## Task instructions
Give an unaltered copy of the listing below, minus its pictures.
-*-*-
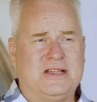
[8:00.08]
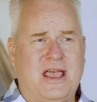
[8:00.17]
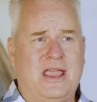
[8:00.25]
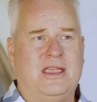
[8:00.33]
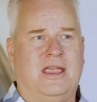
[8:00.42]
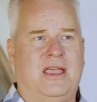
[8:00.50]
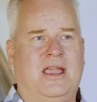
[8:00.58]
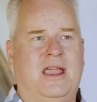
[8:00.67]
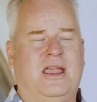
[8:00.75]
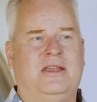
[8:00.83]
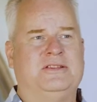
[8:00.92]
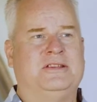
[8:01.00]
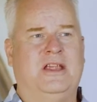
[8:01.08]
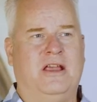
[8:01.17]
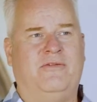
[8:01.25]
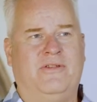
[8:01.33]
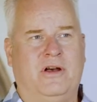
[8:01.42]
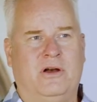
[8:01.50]
like a
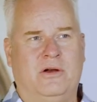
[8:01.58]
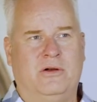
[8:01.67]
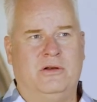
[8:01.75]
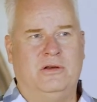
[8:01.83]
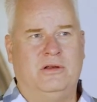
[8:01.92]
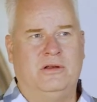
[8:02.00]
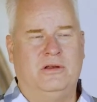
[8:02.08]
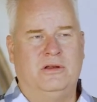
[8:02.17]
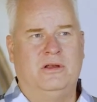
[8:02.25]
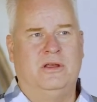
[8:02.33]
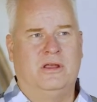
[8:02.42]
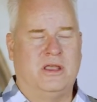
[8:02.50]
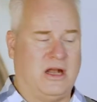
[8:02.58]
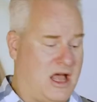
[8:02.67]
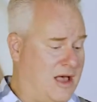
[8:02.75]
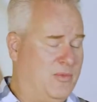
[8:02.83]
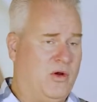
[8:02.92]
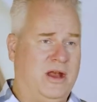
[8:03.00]
CFO can
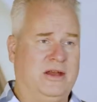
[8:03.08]
operate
-*-*-
## Task output
[8:00.08]
[8:00.17]
[8:00.25]
[8:00.33]
[8:00.42]
[8:00.50]
[8:00.58]
[8:00.67]
[8:00.75]
[8:00.83]
[8:00.92]
[8:01.00]
[8:01.08]
[8:01.17]
[8:01.25]
[8:01.33]
[8:01.42]
[8:01.50]
like a
[8:01.58]
[8:01.67]
[8:01.75]
[8:01.83]
[8:01.92]
[8:02.00]
[8:02.08]
[8:02.17]
[8:02.25]
[8:02.33]
[8:02.42]
[8:02.50]
[8:02.58]
[8:02.67]
[8:02.75]
[8:02.83]
[8:02.92]
[8:03.00]
CFO can
[8:03.08]
operate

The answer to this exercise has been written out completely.